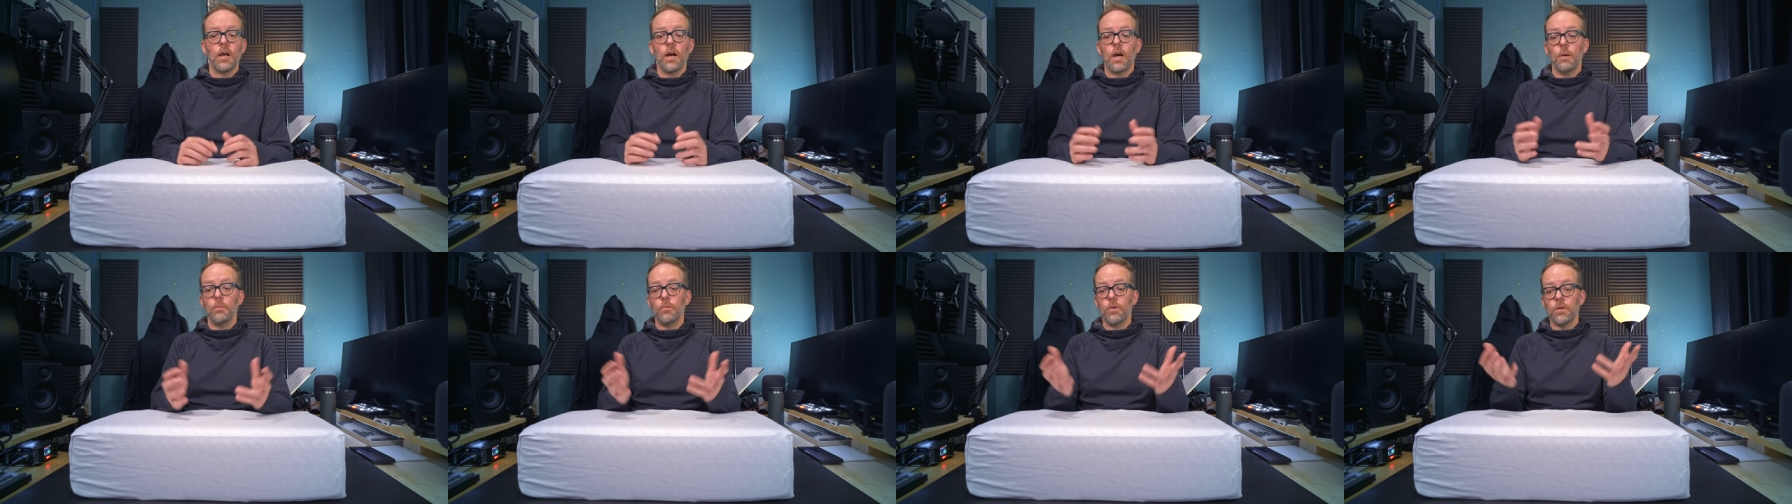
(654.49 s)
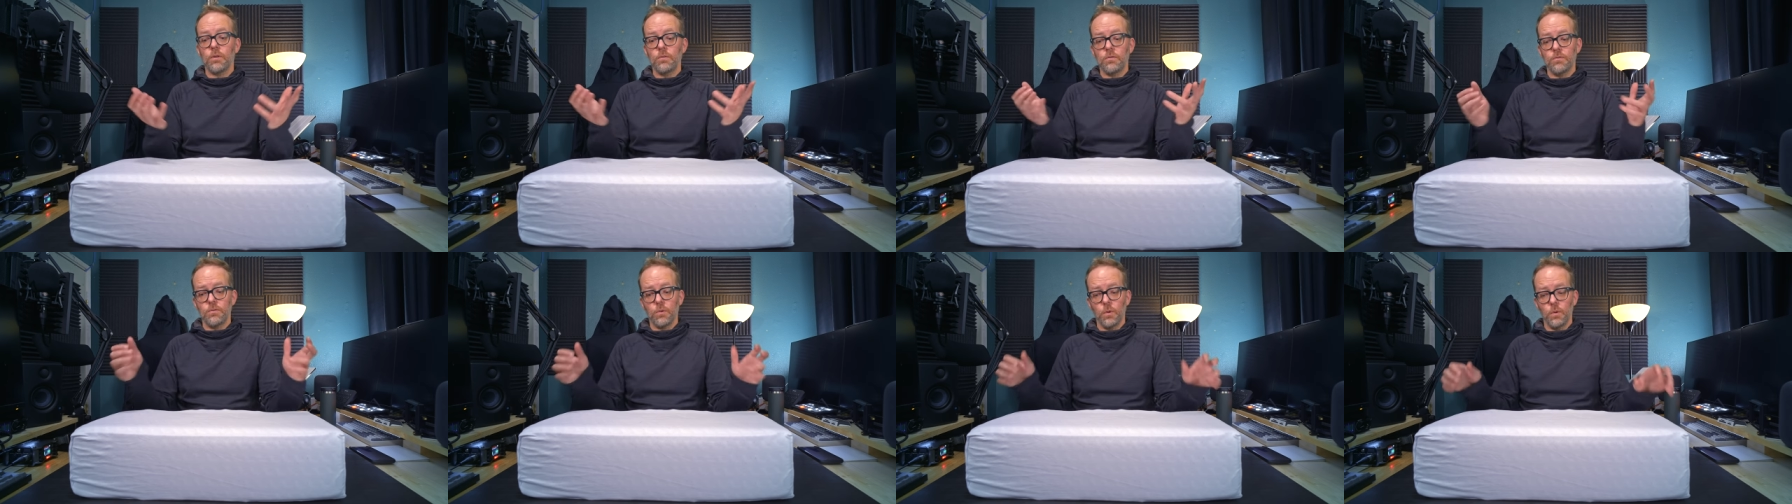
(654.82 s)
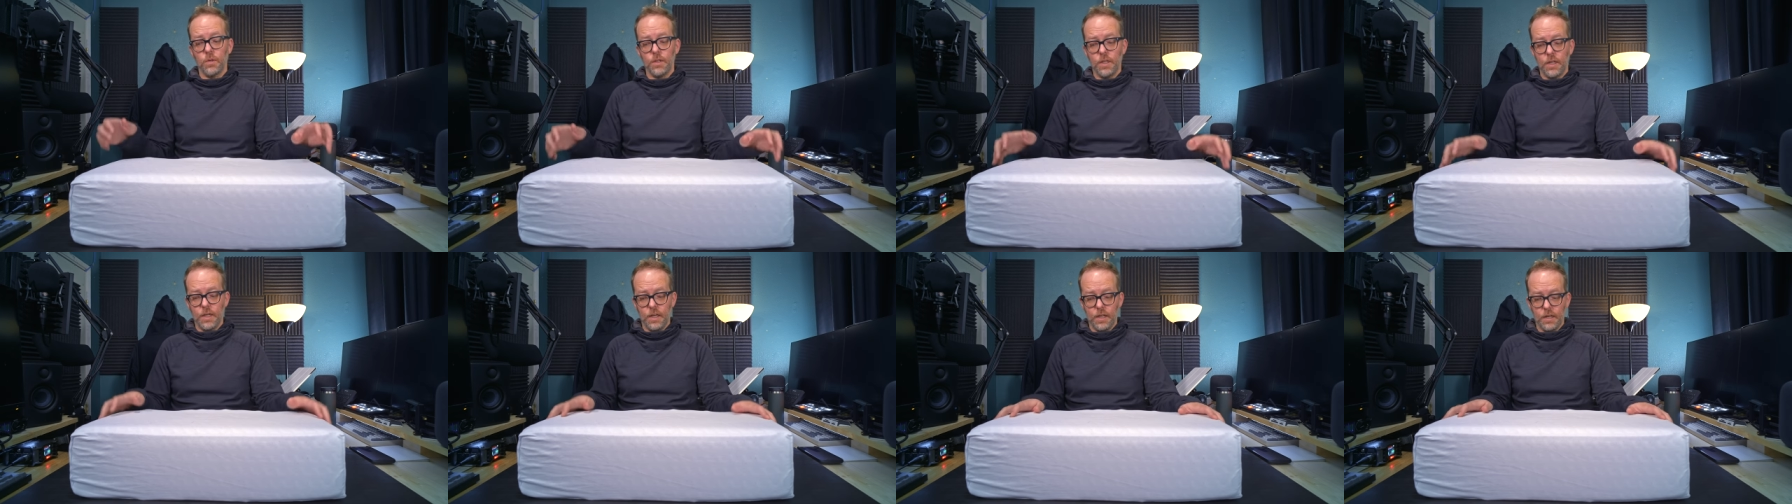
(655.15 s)
I'm looking
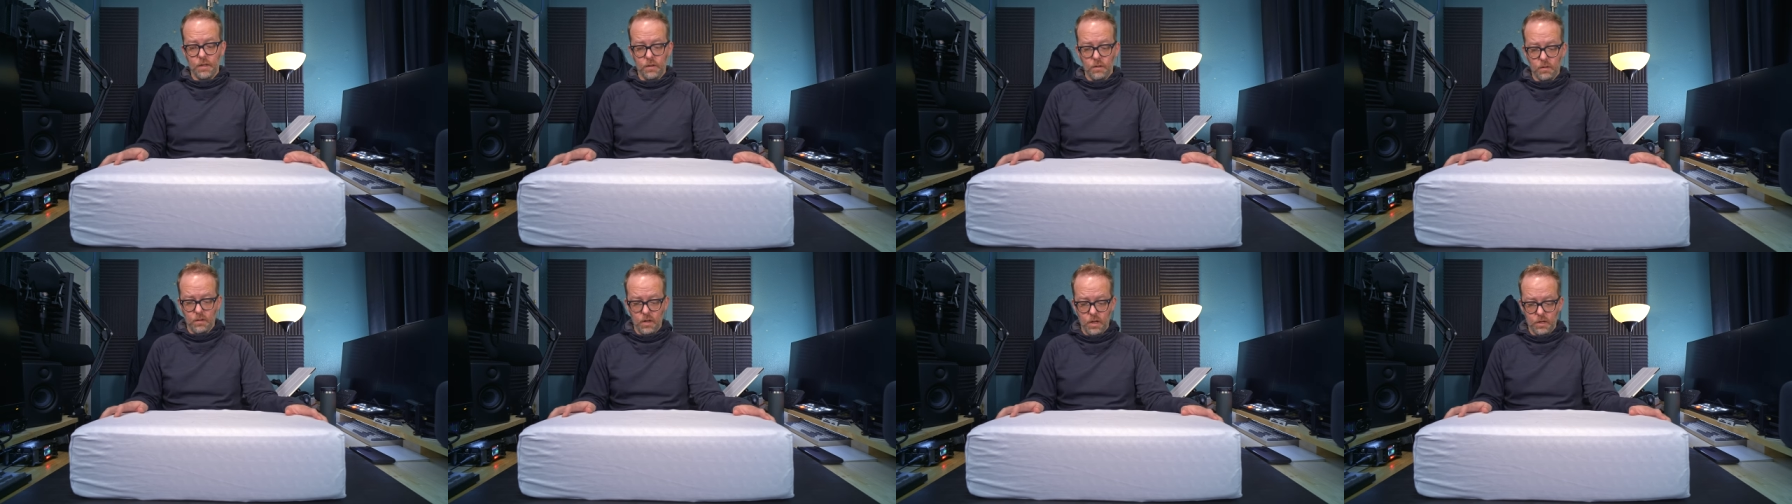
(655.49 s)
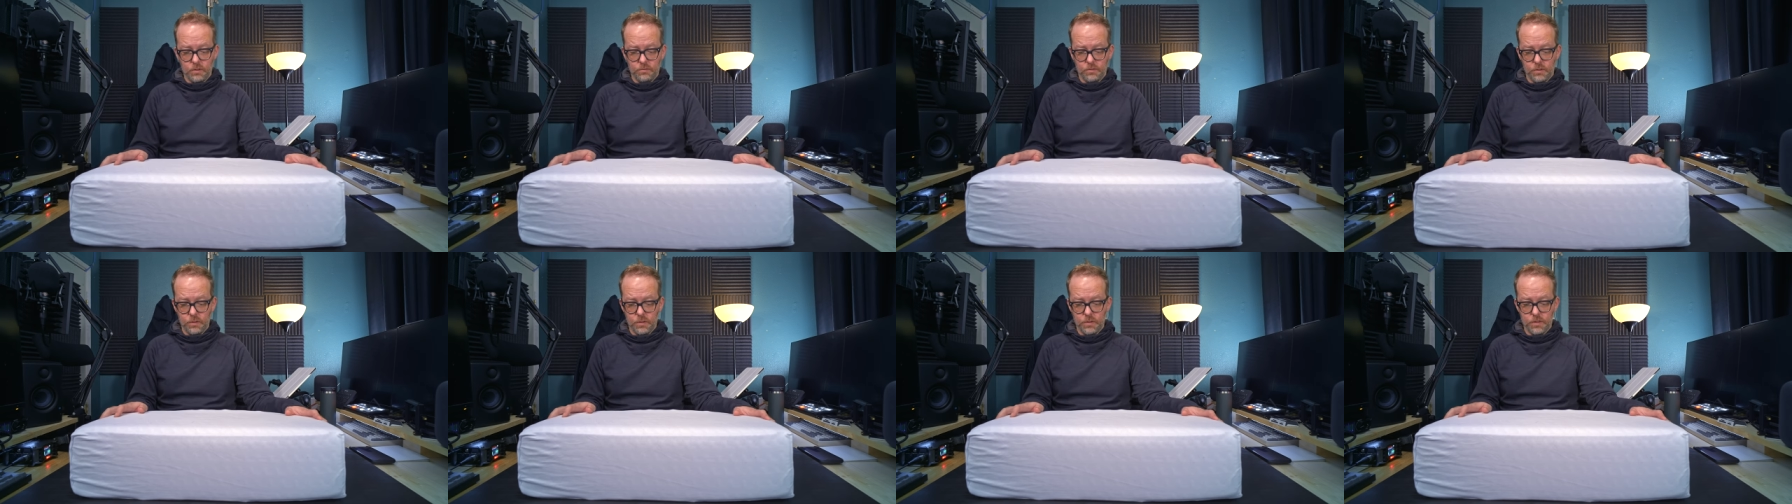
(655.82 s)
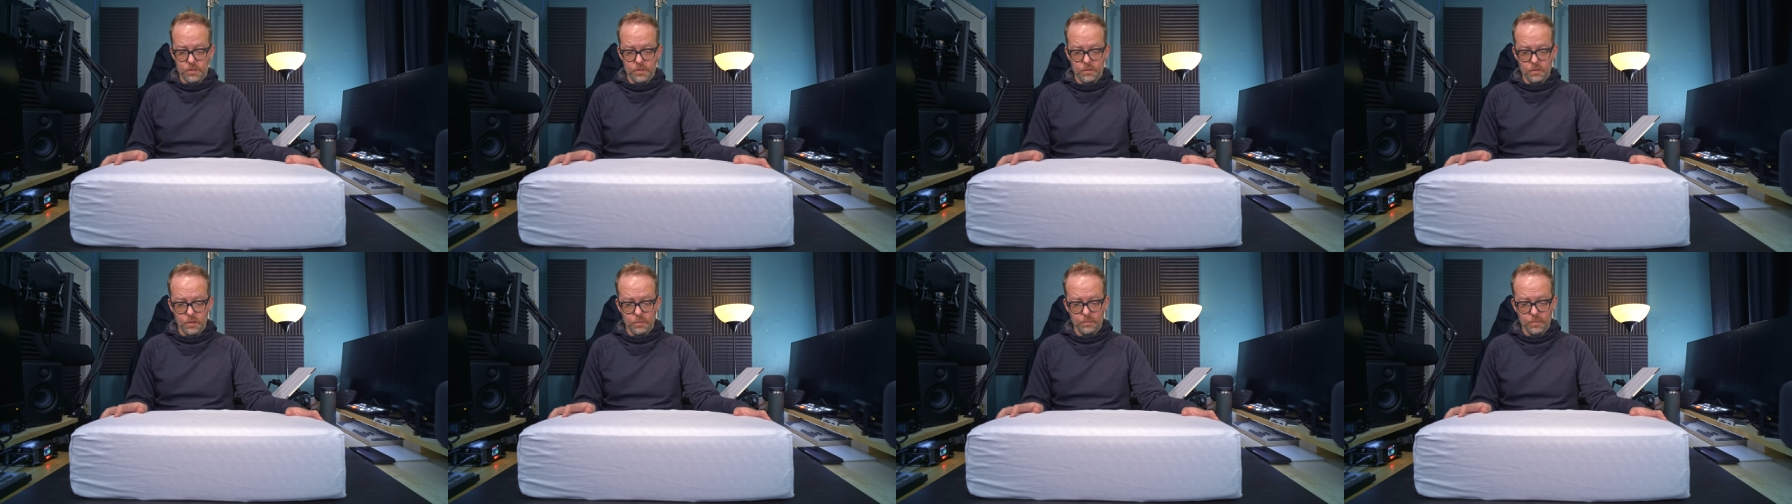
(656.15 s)
forward to getting a lot of good
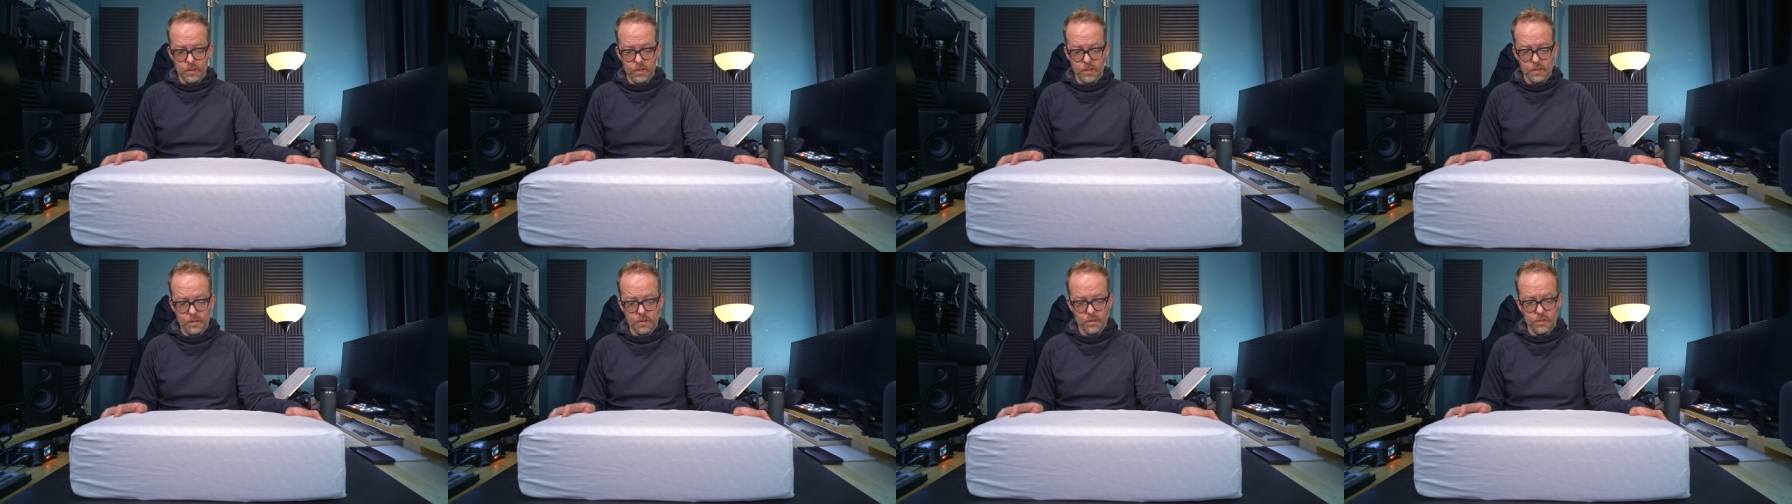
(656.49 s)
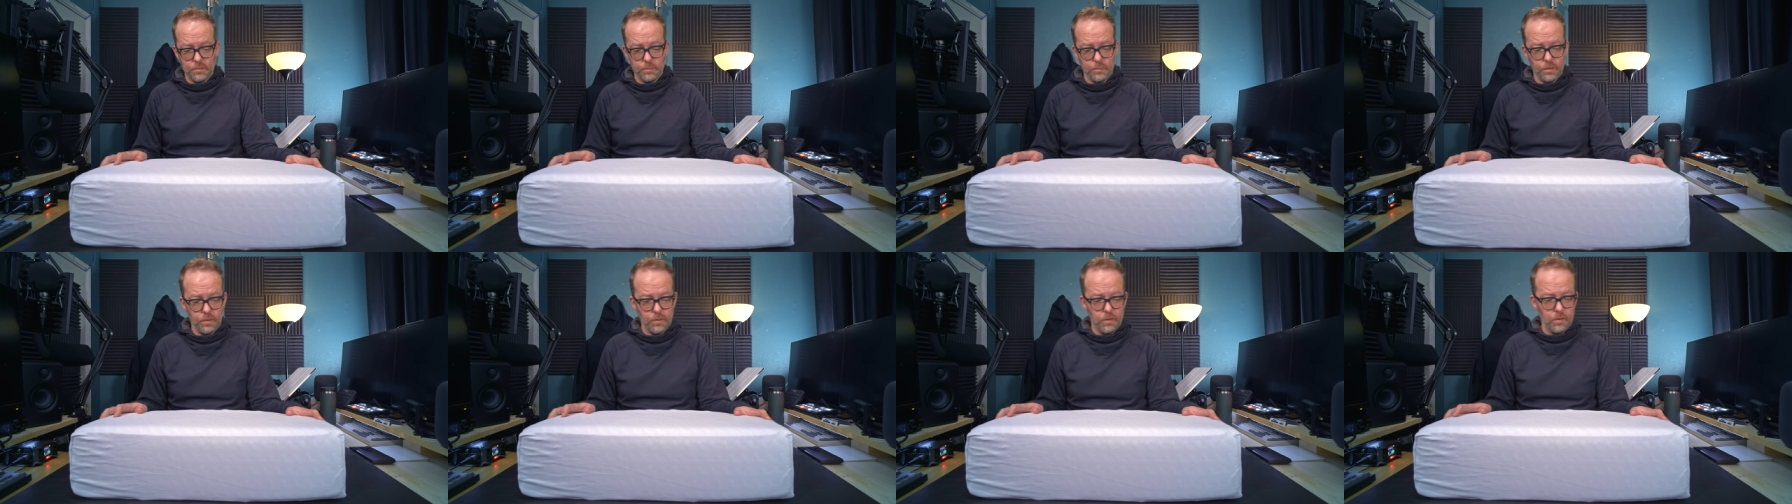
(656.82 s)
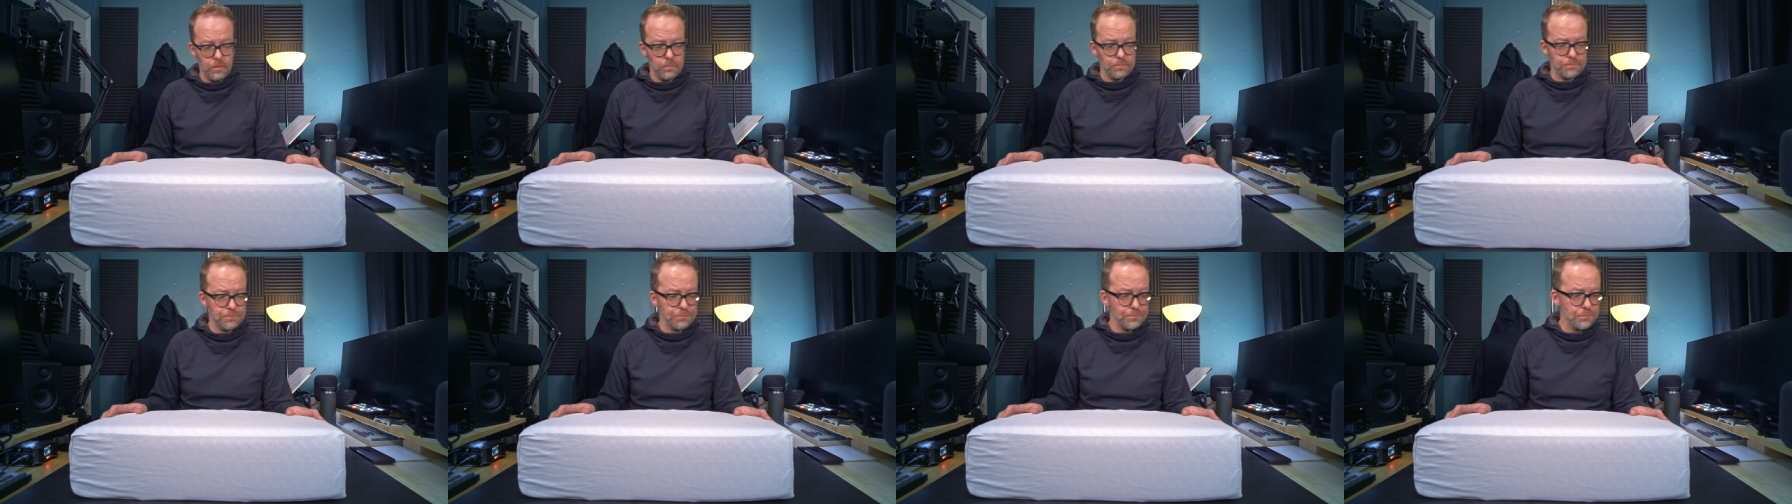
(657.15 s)
sleep out of this
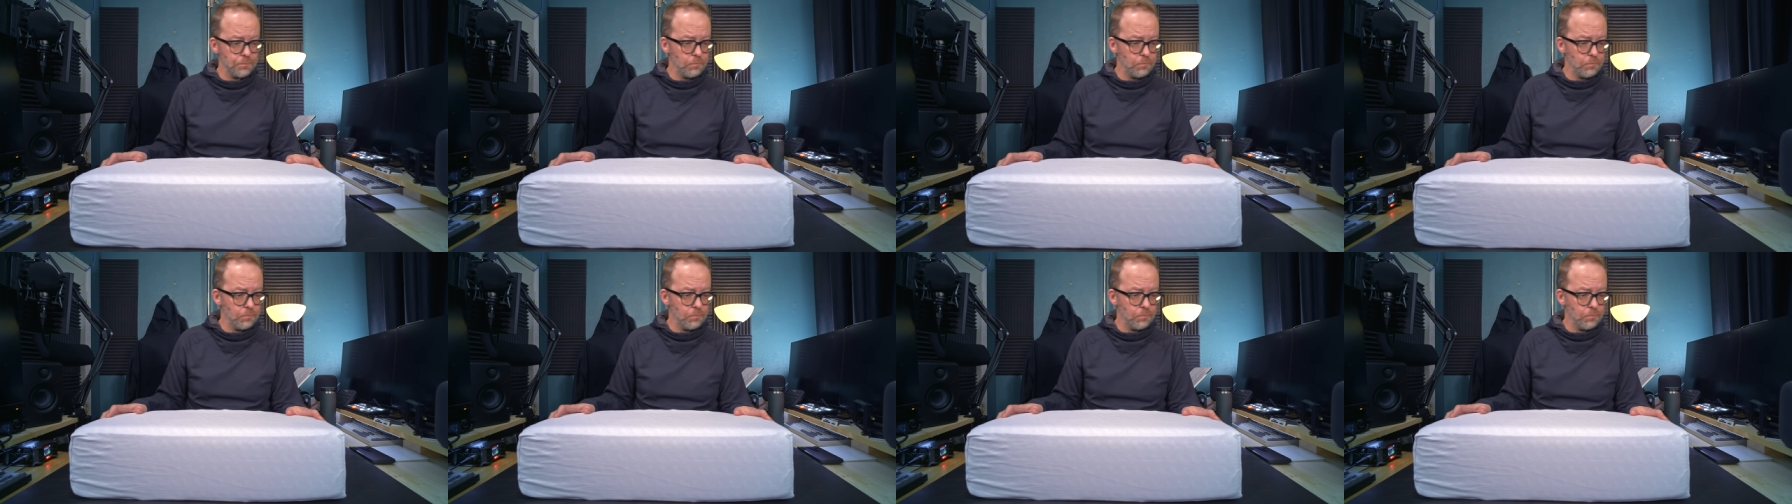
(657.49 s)
pillow.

> _PROMPT_
Please copy every entry exactly, without the pictures.

> _ANSWER SPACE_
(654.49 s)
(654.82 s)
(655.15 s)
I'm looking
(655.49 s)
(655.82 s)
(656.15 s)
forward to getting a lot of good
(656.49 s)
(656.82 s)
(657.15 s)
sleep out of this
(657.49 s)
pillow.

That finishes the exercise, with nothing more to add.